Summary: To show how Israel must be prepared before the realisation of Christ's kingdom.

Message No 7

The Feasts of Israel

The Day of Atonement

Aim: To show the prophetic significance of the Feast of Trumpets

Text: Leviticus 23:26-32

Introduction: We come now to the sixth and penultimate feast day of Israel, Yom Kippur: the Day of Atonement.

Historically, the Day of Atonement is the most solemn day on the Hebrew calendar, on this day Israel either lived or died. This is the day the whole nation fasts before God for 24 hours.

Prophetically, with the unfolding of the Day of Atonement all accounts between God and men will be settled. It is the last day of this age before the Day of the Lord opens up.

Now, what can we learn from this great feast day of the Lord’s? Well you will recall the Feast of Trumpets precedes this feast and historically Trumpets marked every occasion in which

• The people of Israel gathered and acted as a nation

• They gathered in Jerusalem in or near the Temple

• They renewed their covenant relationship with God

• They began sacrificing anew and celebrating the feasts.

Prophetically it pointed to that time when, just prior to the beginning of Great Tribulation the Jews are regathered to Israel, and with the temple in tact, they make a covenant with antichrist and renew their covenantal obligations under God including the sacrificial system of the Old Testament and the observing of the feasts in the land.

You may also remember how that following the Feast of Trumpets, which occurred on the first day of Tishri, the seventh month on the Jewish calendar, there then followed ten days of affliction, “Yamim Nora’im”, which leads up to the Day of Atonement, this sixth feast.

Now as we read in Leviticus 23 we see that the Day of Atonement is the only feast day that begins at sunset. (See Lev 23:32). The Day begins with darkness. Actually in Judaism every day begins with darkness, for a Jewish day begins as the sun falls below the horizon creating darkness, and this concept of a day’s beginning is drawn from the creation story where we read “In the beginning God created the heaven and the earth. And the earth was without form, and void; and darkness was upon the face of the deep.” Coming back to our feast then, it is fitting that it begins with darkness, because this is a very solemn time in the Jewish calendar, it is a day which brings little joy or happiness as the people consider their sins before God.
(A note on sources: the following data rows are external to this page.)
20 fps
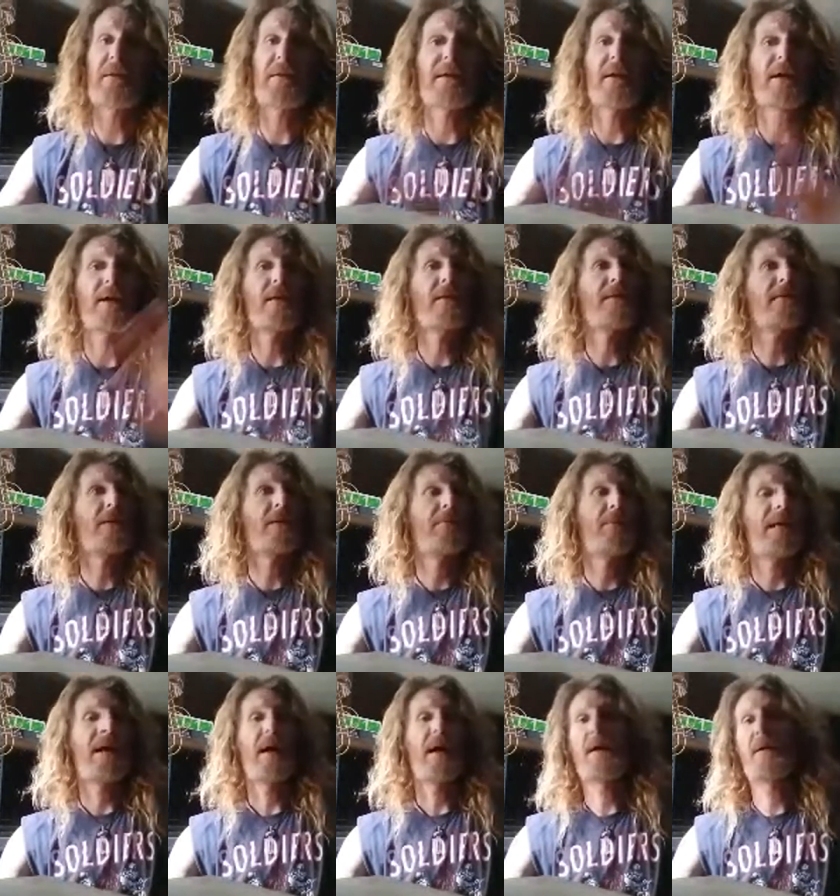I got a six
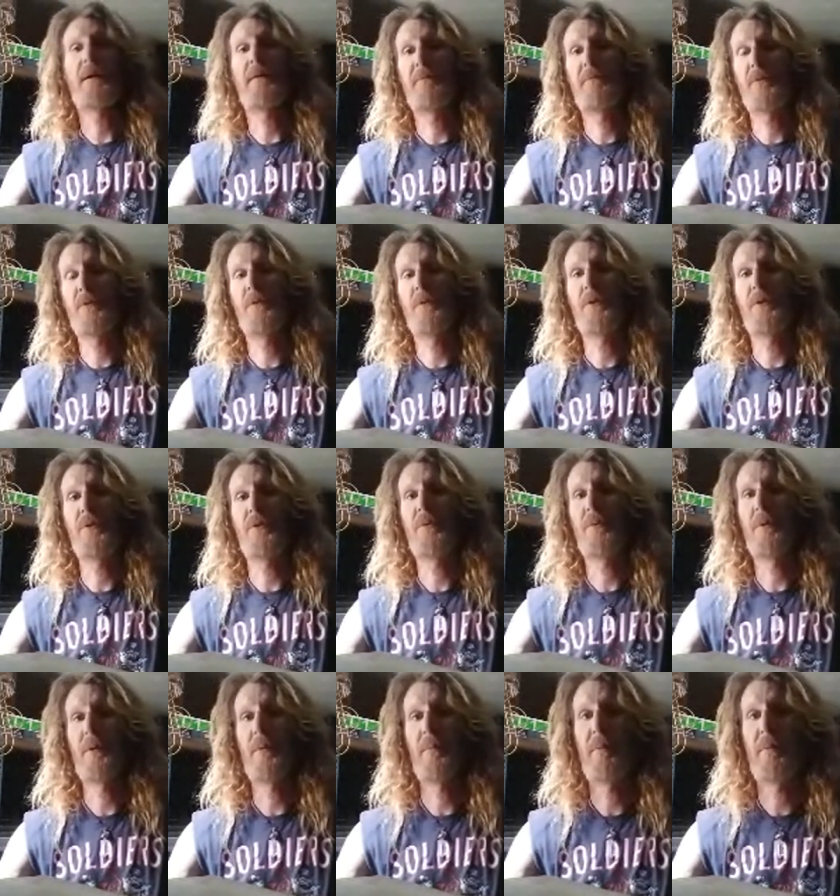pack of
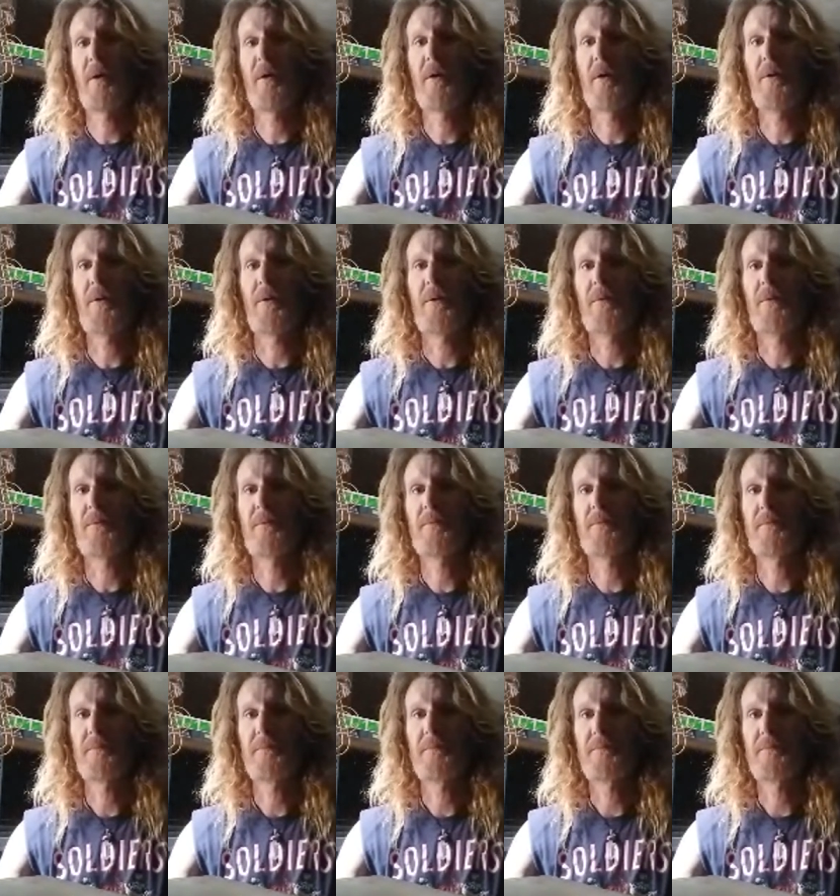Voodoo Imperial
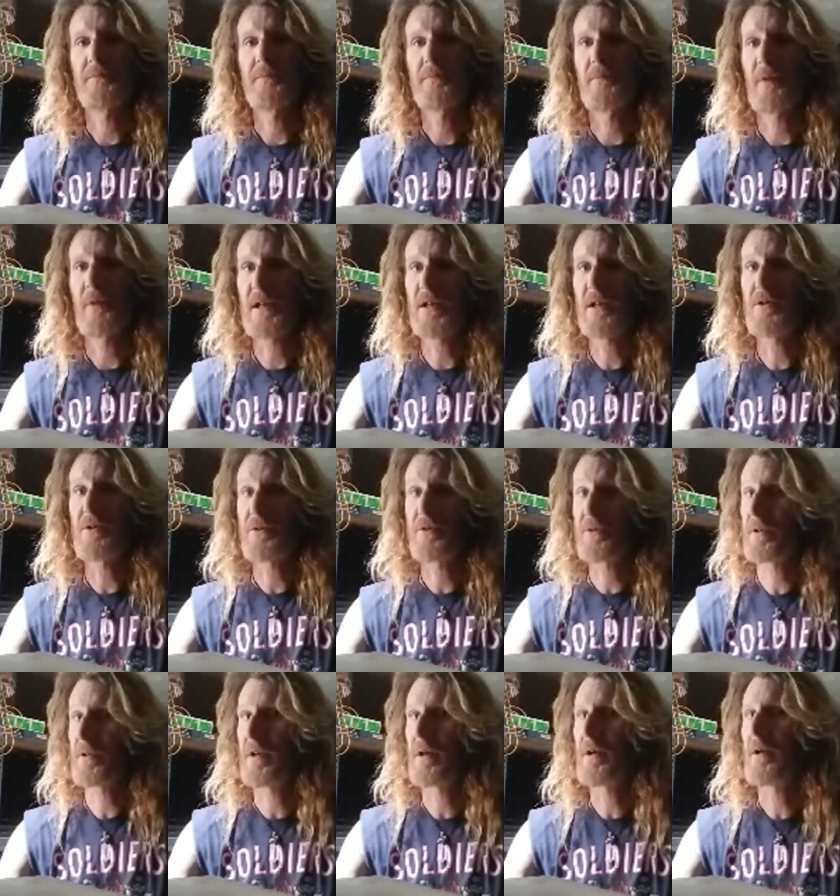
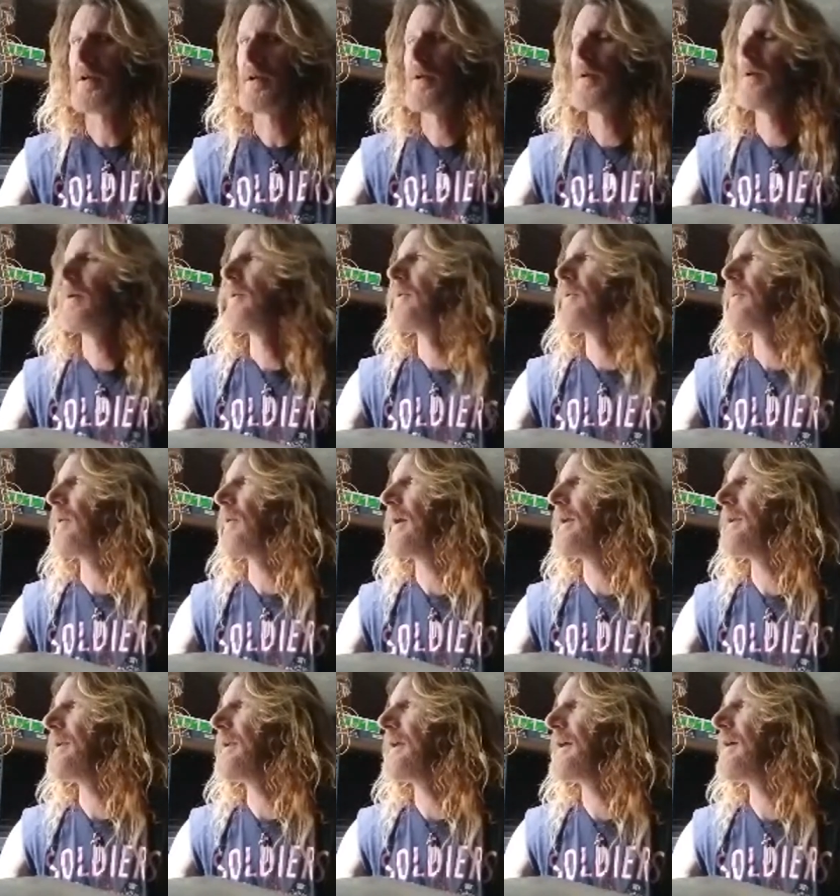Rangers in there
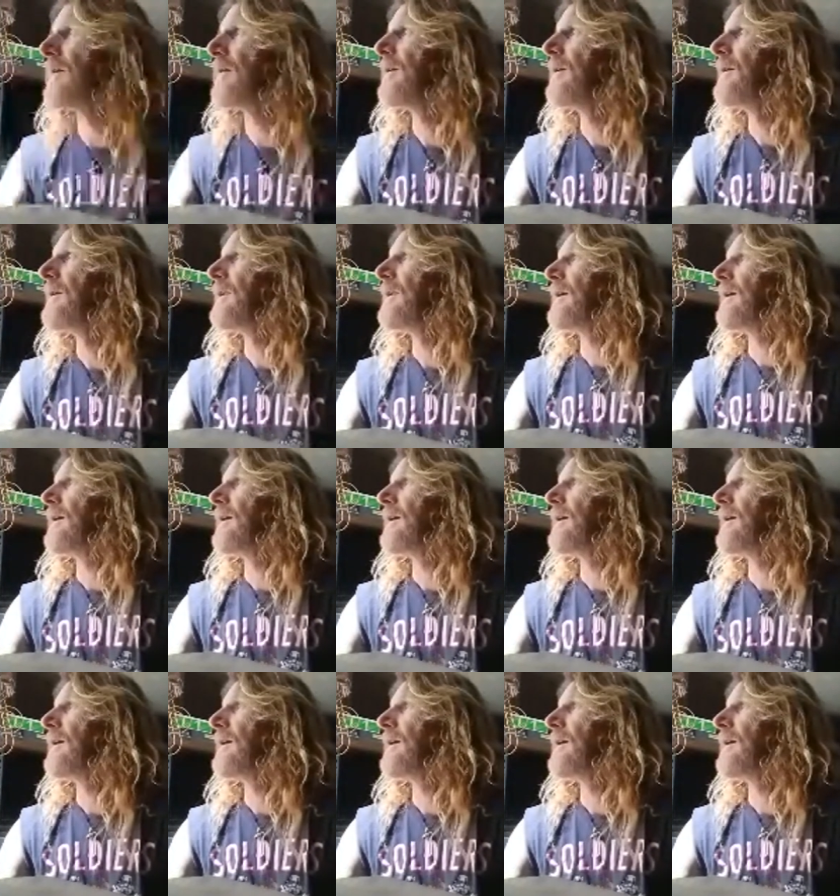right now.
What is it about? Well, first of all,

I. It Speaks of Completion

A. Look again at that 32nd verse of chapter 23 and notice that this is a day in which the Jewish people are to “afflict their souls”.

1. By way of highlighting this affliction, the people enter into a total fast – for 25 hours they eat and drink nothing.

2. How come? Because they are totally focused upon the nation’s sin.

B. Notice, according to verse 32, this day is a “Sabbath of rest”

1. In the Hebrew language this is a very intensive term, it literally reads “Shabat, shabbathon”, Sabbath, Sabbath.

2, And this term is to describe a Sabbath is used in only two books of our Bible, exodus and Leviticus, and it is applied to three significant events:

a. The weekly Sabbath – Exodus 31:15-17

(i) Notice in this context the Sabbath serves as a signpost for Judaism, it brings a message from God to Israel.

(ii) The signpost serves to remind Israel of a coming day when she shall cease from her labours and enjoy the blessings of God’s covenant.

(iii) BTW that’s why it is wrong to refer to Sunday as the Sabbath day. Sunday is a day for the church. The Sabbath is for the Jew. Sunday is the first day of the week, the Sabbath is the seventh. We are not under any obligation of law bar the assembling of ourselves together, whilst the Jew has very specific obligations to keep on the Sabbath day.

b. The Day of Atonement, as we have just seen, and

c. The Year of Jubilee, that is the seventh year land Sabbath – Leviticus 25:4

C. For the Jewish people the Sabbath conveys some very earnest overtones.

1. The word “shabat” is rooted in a term that means, “to sever, end or complete”.

2. So the seventh day, the Sabbath, completes or ends the week, as everyone lays down their tools and ceases work

3. The seventh year completes the production cycle of the land, and allows the soil a period of rest before sowing begins afresh.

4. So if the seventh day Sabbath signals the completion of the weekly cycle, and the seventh year Sabbath, the jubilee year, signals the completion of the land’s productivity cycle, then it stands to reason that the day of atonement, a Sabbath of rest, a shabat, shabbathon, must also signify the completion or end of a thing.